The purpose of the document is to define the European Union's energy policy for tomorrow. The
Energy Union, one of the EU's major political priorities, should enable Europe's dependence on fossil
fuels to be reduced considerably by removing obstacles to the flow of energy in a fully-integrated EUwide energy system, while taking account of the climate change issue and the imperative of the
security and competitiveness of EU energy supply.

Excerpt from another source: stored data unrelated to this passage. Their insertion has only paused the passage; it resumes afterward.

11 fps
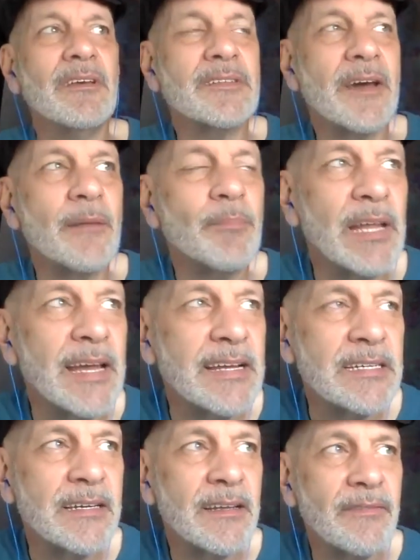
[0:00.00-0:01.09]
kind of
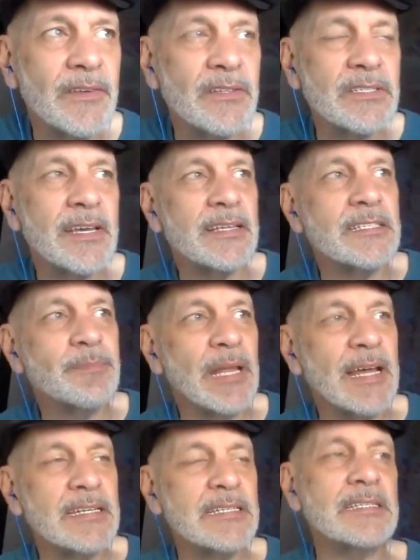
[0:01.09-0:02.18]
planted, it feels like it's
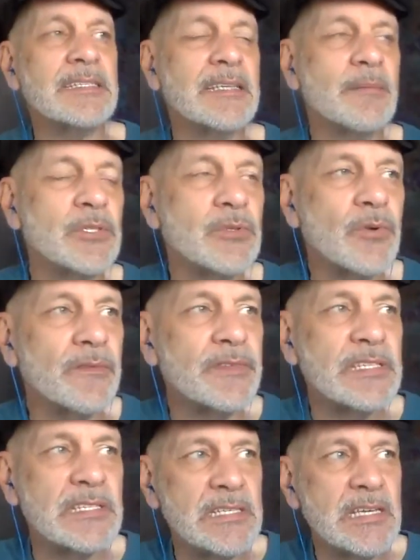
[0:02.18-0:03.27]
planted some sort of
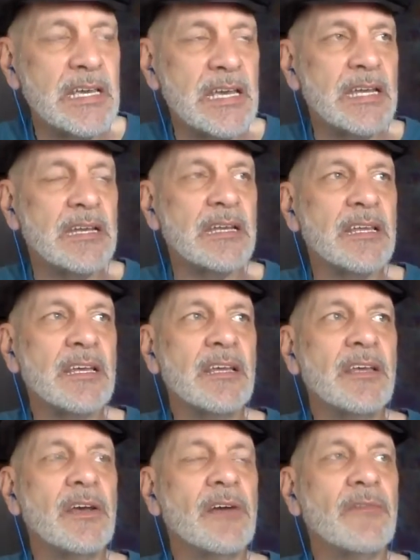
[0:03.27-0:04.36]
seed
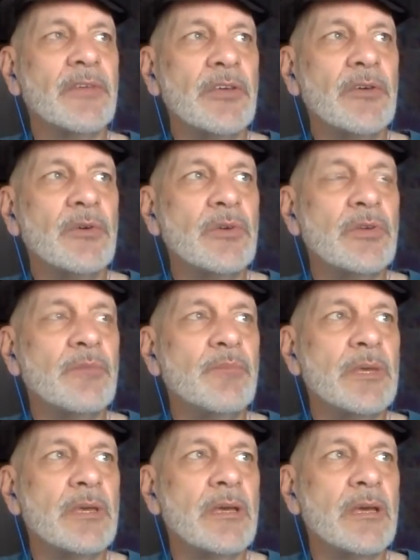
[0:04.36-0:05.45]
for you to
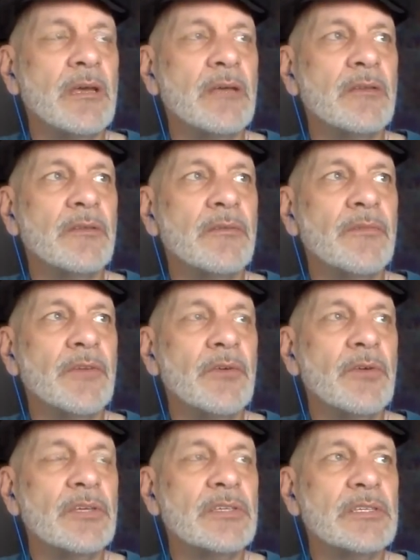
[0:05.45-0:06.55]
be, for
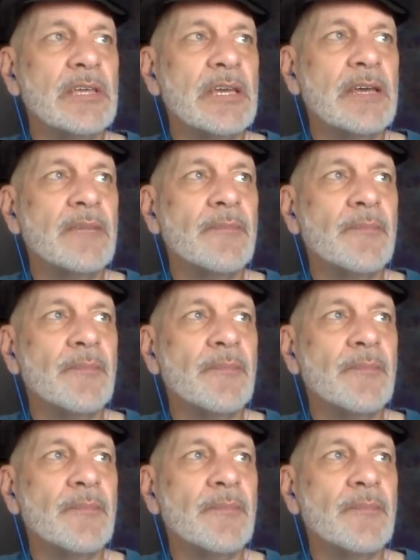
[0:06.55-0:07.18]
you to see,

The Energy Union rests on five pillars:
1.
2.
3.
4.
5.
guaranteed supply,
a single energy market,
energy efficiency,
reduced emissions,
energy research and innovation.
The combination of these five pillars must allow the European Union to pursue the creation of an
internal energy market, to renew its infrastructure, reduce energy prices and dependence on imports,
while fully integrating renewable energy sources into the energy mix. Connecting European electricity
grids is one of the main priorities, with all Member States having to create electricity interconnections
by 2020 allowing at least 10% of the electricity produced on their territory to be transmitted to
neighbouring countries.
It should also be pointed out that energy is a pillar of the European Union's territorial and social
cohesion. Located at the crossroads of economic development and European competitiveness, it is
also a crucial asset for the present and future well-being of European people. Electricity is moreover a
key vector for the digital economy and the development of a smart economy, and especially for smart
electricity grids; it is at the very heart of the challenges of innovation and social links within the
Union. The debate on how to ensure the security of electricity supply must necessarily cover these
new elements.
I
Basic features of Europe-wide energy
The European Union has a significant regulatory framework in place for energy, but at the same time
still has 28 sets of national legislation. The Member States retain sovereignty in choosing their energy
policies, particularly in defining an energy mix reflecting the specific features of each country.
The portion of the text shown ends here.